▶ Task details:
Take the data below and write it out exactly, except for the pictures.

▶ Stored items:
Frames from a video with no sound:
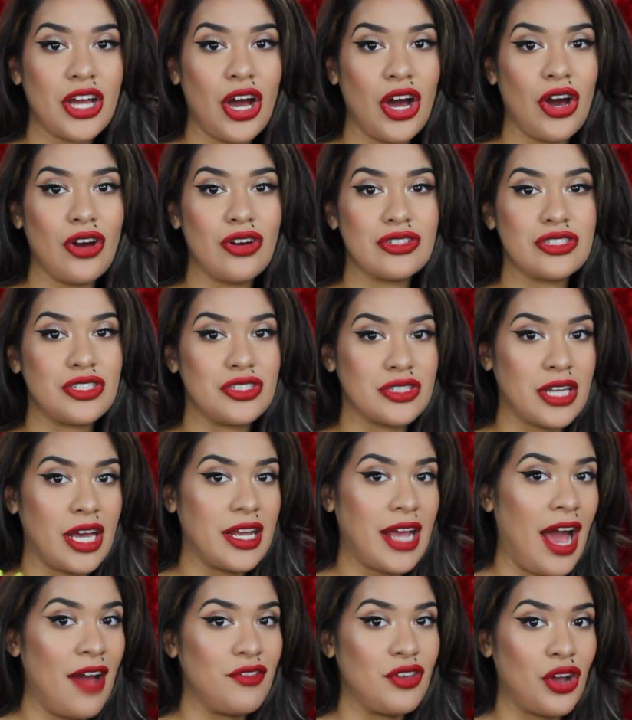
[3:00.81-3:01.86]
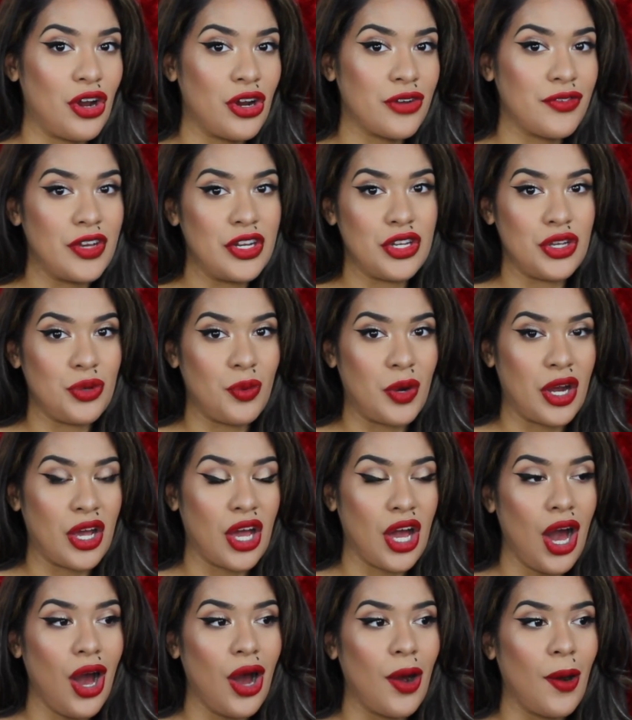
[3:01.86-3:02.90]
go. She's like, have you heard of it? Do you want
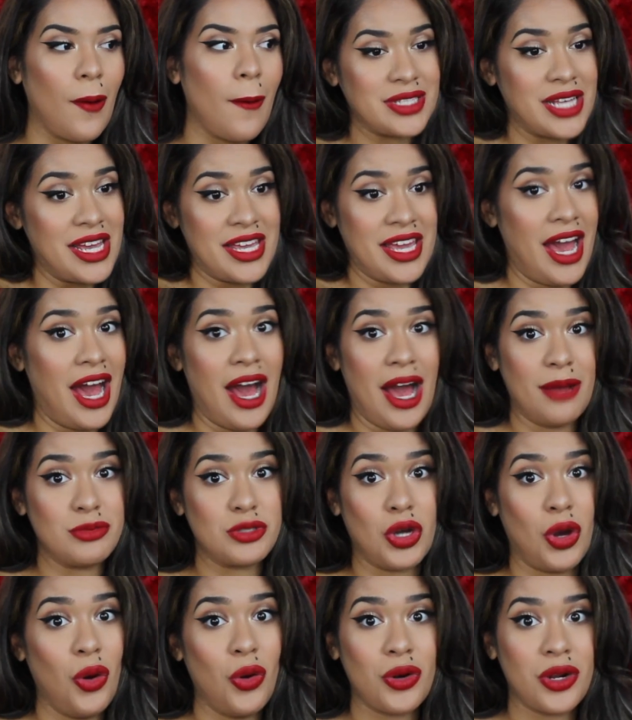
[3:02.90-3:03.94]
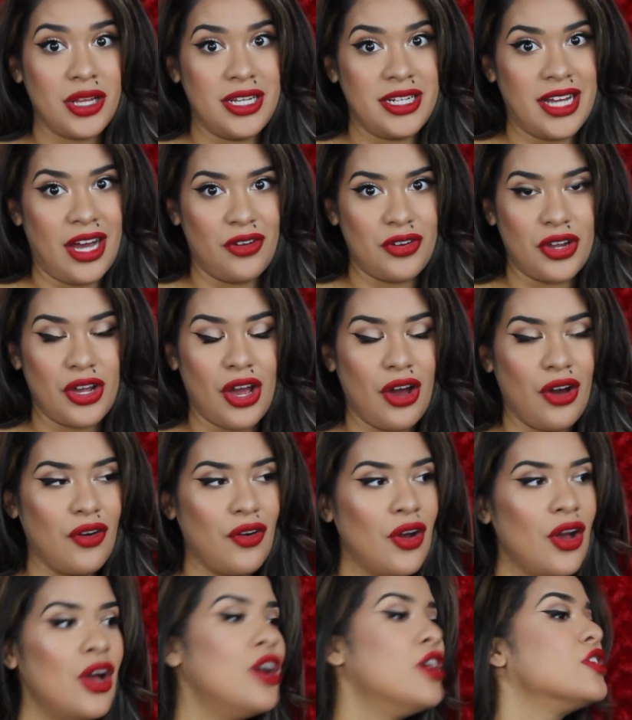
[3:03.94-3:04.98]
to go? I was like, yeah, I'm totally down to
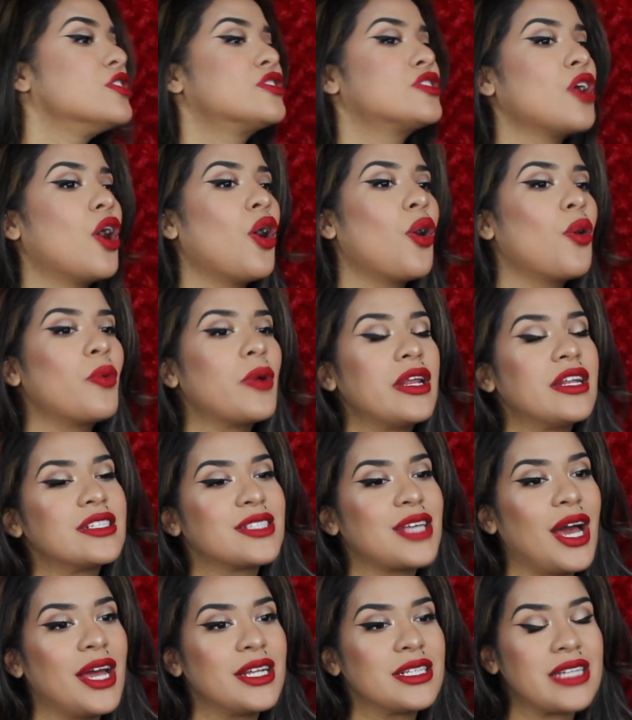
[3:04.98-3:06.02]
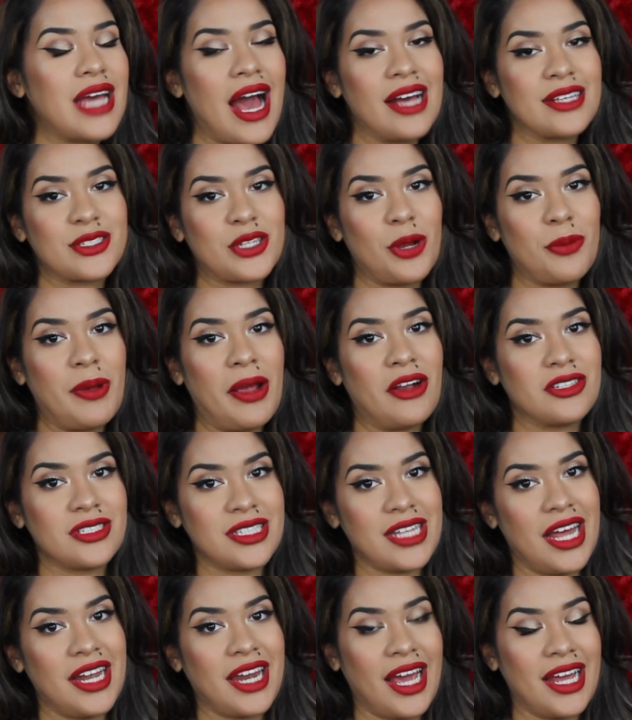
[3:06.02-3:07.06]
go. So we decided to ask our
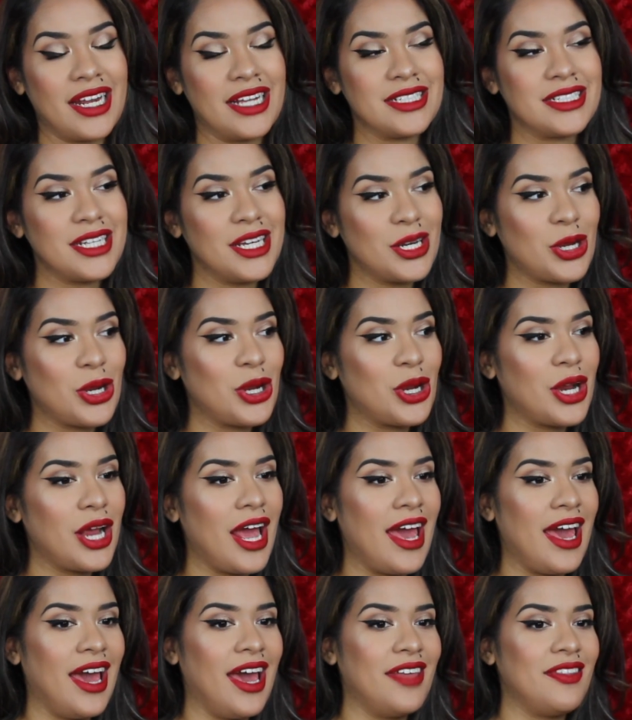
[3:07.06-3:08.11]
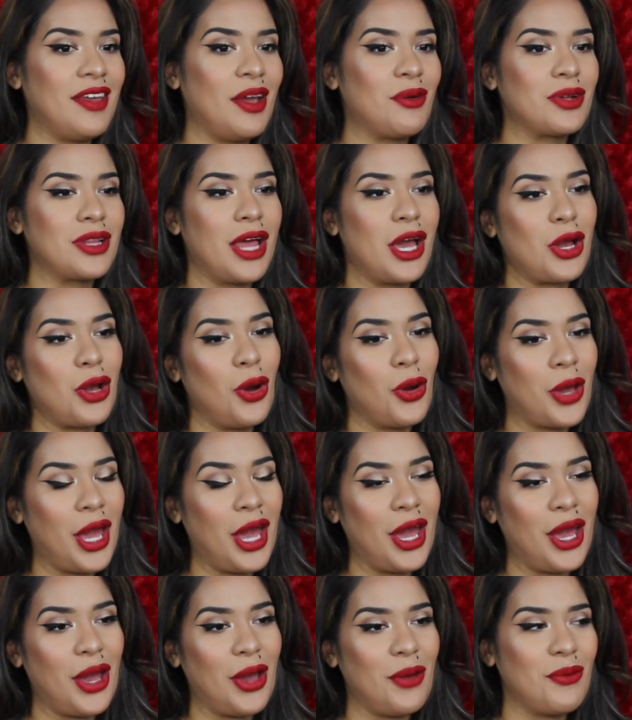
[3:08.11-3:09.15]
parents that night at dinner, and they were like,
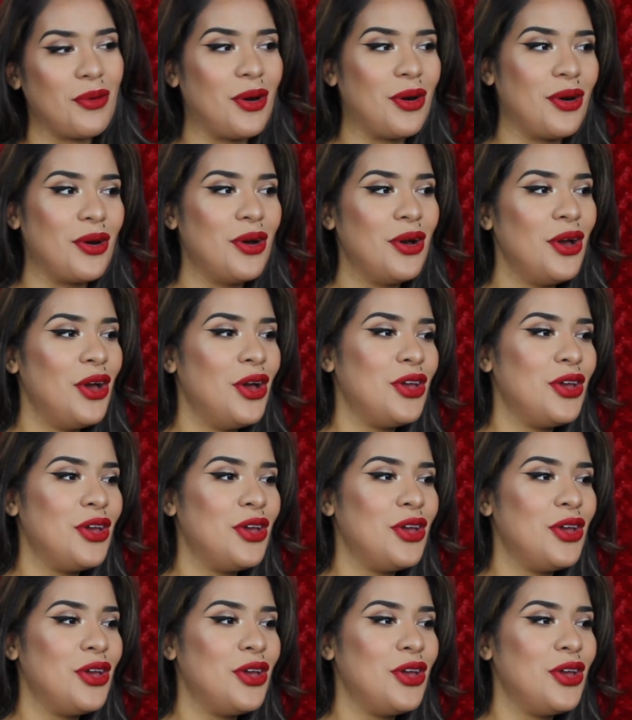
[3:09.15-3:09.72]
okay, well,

▶ Task solution:
Frames from a video with no sound:
[3:00.81-3:01.86]
[3:01.86-3:02.90]
go. She's like, have you heard of it? Do you want
[3:02.90-3:03.94]
[3:03.94-3:04.98]
to go? I was like, yeah, I'm totally down to
[3:04.98-3:06.02]
[3:06.02-3:07.06]
go. So we decided to ask our
[3:07.06-3:08.11]
[3:08.11-3:09.15]
parents that night at dinner, and they were like,
[3:09.15-3:09.72]
okay, well,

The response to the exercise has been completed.